Speaking up for the Victims
From the victims stand point, Dame Vera Baird, who is the Victims’ Commissioner for England and Wales, said it is likely that more and more victims will drop out of their cases, due to the court backlogs. She commented: “The under-funding of the courts, which has been systemic since long before the pandemic, is already leading to a lot of people thinking that their lives cannot remain on hold any longer and as a result they are simply dropping out. That I am afraid, is inevitably going to happen more often.”
Continuing she chillingly warned: “More defendants, who will be guilty of a crime, will probably end up walking the streets to re-commit their offences, and in some cases, with potentially tragic circumstances. People cannot be kept in custody – no matter how grave their behaviour is alleged to be – for a sustained period of time; they will end up being released.”
Diana Fawcett, chief executive of the Victim Support charity made a plea to the government to act: “We hear every day from people facing excruciatingly long waits for trial, and many of the victims we are supporting have been affected by the strikes. However, when it comes to backlogs in our courts these strikes are only part of the picture and long court delays have been an issue for nearly a decade now.”
She went on to say: “The government needs to take urgent action and invest across the whole system to tackle far-reaching problems, ensure justice is done, and to stop victims from losing faith in the criminal-justice system altogether.”

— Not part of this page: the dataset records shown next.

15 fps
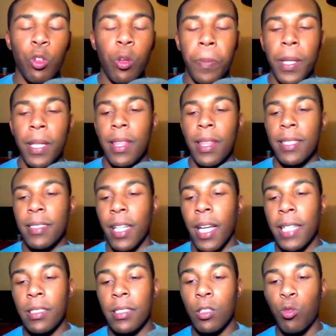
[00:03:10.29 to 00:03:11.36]
repeat these
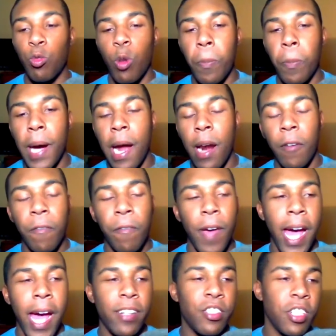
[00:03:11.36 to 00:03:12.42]
lines in this robotic
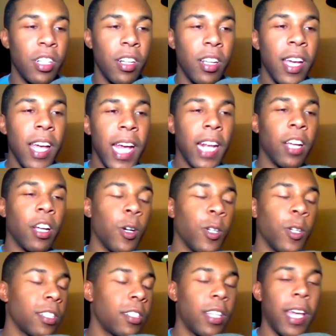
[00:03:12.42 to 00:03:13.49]
fashion. And it
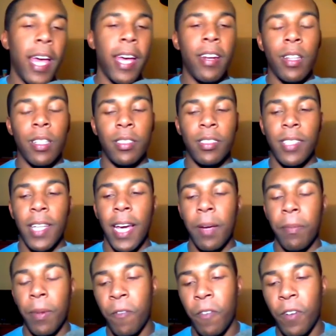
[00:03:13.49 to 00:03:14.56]
goes until the end of the
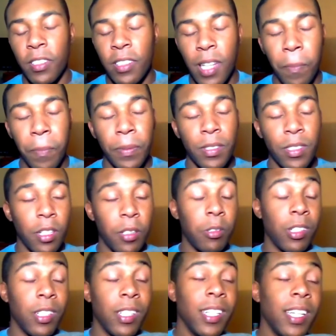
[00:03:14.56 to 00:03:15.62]
segment for this
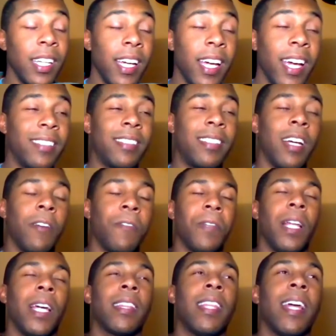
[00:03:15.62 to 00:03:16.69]
episode and stuff
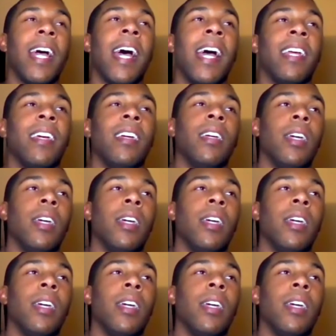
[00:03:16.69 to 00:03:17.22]
like that.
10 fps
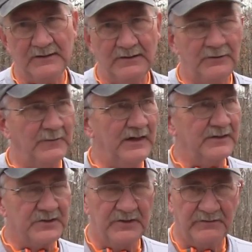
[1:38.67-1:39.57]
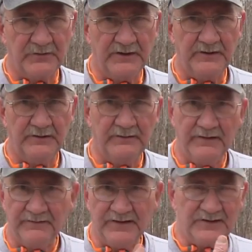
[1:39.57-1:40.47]
I, I don't mind a stiff trigger.
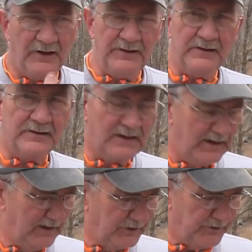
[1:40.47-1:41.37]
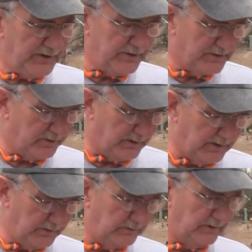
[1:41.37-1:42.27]
It, it's hard to, triggers are
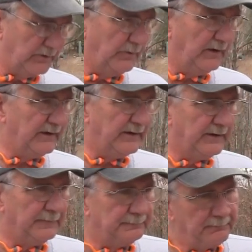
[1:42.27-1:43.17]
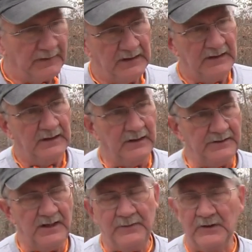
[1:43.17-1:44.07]
uh, are really a, a
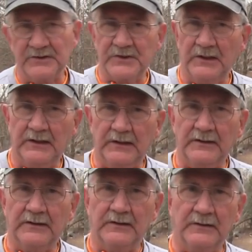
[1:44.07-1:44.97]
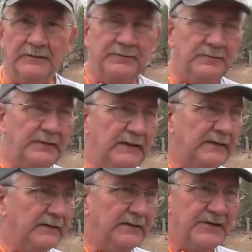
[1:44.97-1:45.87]
nebulous thing. Uh,
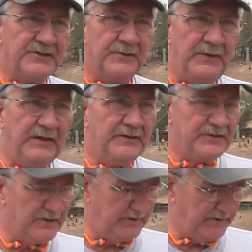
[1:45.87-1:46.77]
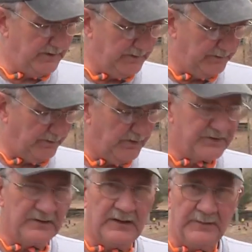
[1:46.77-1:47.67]
it, it just depends on a
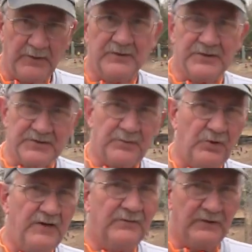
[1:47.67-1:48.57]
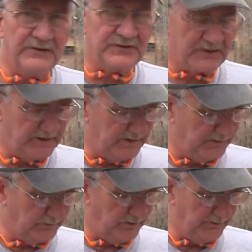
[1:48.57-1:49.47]
person a person's preference.
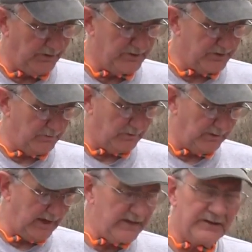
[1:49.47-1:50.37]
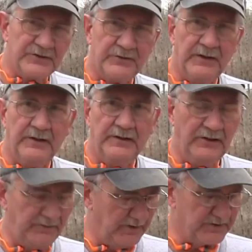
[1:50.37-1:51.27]
Uh, one person will hate this trigger,
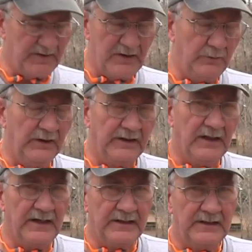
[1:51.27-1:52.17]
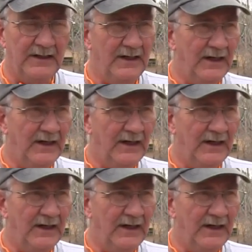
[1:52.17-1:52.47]
another person might really like it.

Jo Sidhu, who chairs the CBA said: “If we continue to haemorrhage specialist criminal barristers at the current rate – those who provide prosecutors, defence advocates and judges – then victims of crime will take the added pain of more months to their trial dates.”
Solution has to be found
Ministers say the strike is irresponsible, whereas criminal barristers respond saying that they are the ones who are really concerned about the health of justice system. The harsh truth of the matter, irrespective of who is right or wrong – and both sides have valid arguments – is that at least 7,000 criminal cases go to Crown Court judges, every month of the year. Now that the strike has escalated to this point, the situation will very quickly become uncontrollable.
If hearings cannot take place because there are no barristers present to represent defendants, there will not be any trials in which guilty criminals are sent to prison, or those who are innocent of their charges, are acquitted. Victims on both side of the accusation’s will be left in a kind of limbo, unsure when or indeed if, they will ever see justice, which could have grave individual consequences.